Exploitation of Diosorea (yam) as a renewable source of high value chemicals (HVC)

Chemical synthesis using precursors from petrochemical refining is the production method of choice for a wide range of multi-sectorial products including household goods and pharmaceuticals. The dwindling fossil fuel reserves and unfavourable environmental credentials (including climate change) means the develop of renewable sources to create a bioeconomy is necessary.

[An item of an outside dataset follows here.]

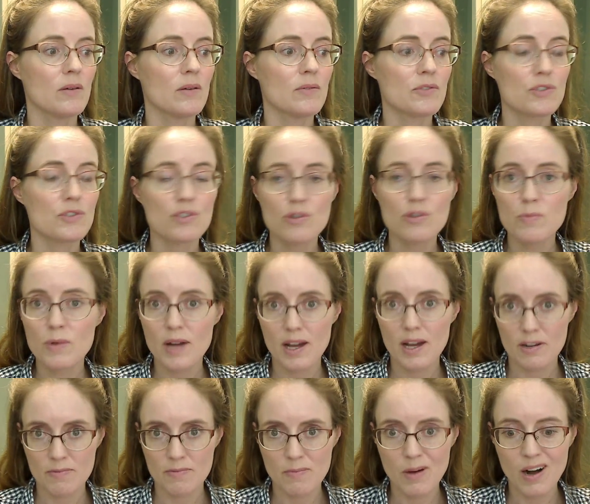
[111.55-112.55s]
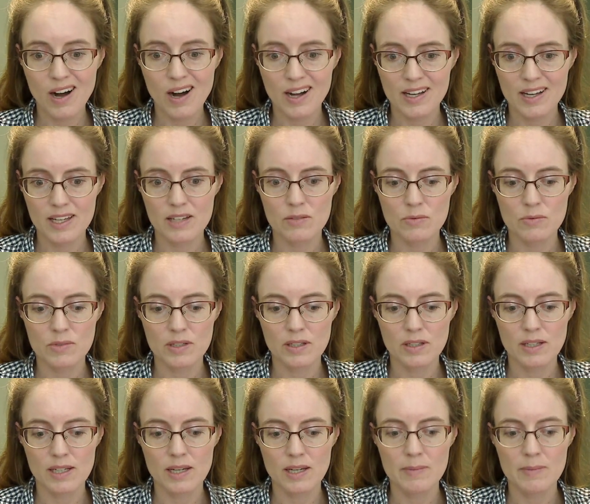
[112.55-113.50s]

super out of pocket, really.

Yam (Dioscorea species) are known to be a rich source of secondary/specialised metabolites with proven industrial value. Historically, species of Dioscorea have been an important source of diosgenin, used for the partial synthesis of steroidal drugs. It is clear from recent phylogenetic studies of Dioscorea that the opportunity exists for new sources of these compounds and there precursors. Our recent metabolomics studies have revealed a plethora of valuable chemical constituents among yam species. These chemical entities include shikimic acid. This molecule is the precursor for the semi-synthesis of the anti-influenza drug oseltamivir (Tamiflu). The market for this drug is $1.8 billion per year. During pandemics world shortages arise. Other examples of high value chemical/pharmaceuticals that could be sourced from yam include L-Dopa (and other catecholamines) a psychoactive agent used in the treatment of Parkinson's disease and dopamine in response to dystonia. The successful candidate will use state of the art metabolite profiling approaches (LC-MS and GC-MS) that have been established in the lab to assess diverse yam accessions (available at Kew Botanical gardens) for high value biological active compounds. These biogenic feedstocks will be evaluated as new feedstocks for potential biorefining cascades. The data generated will provide short-term impactful biosources for bioactives. In a complementary approach the programme will focus on the terpenoid class of compounds found in yam and demonstrate the potential of: (i) engineering heterologous yam derived biosynthetic pathways into the non-conventional yeast Xanthophyllomyces dendrorhous (Phaffia rhodozyma). This organism is a high terpenoid producer and optimised for the production of terpenoids and (ii) the use of biocatalysts and other industrial microbes to perform biotranformations to potentially deliver new structural analogies with new and repurposed biological activities. Such an experimental programme will provide the candidate with first-hand experience in modern biochemical (including analytical chemistry) and Molecular Biology. All carried out in an applied environment that is synergistic with the UKs Industrial policy for clean growth and industry biotechnology.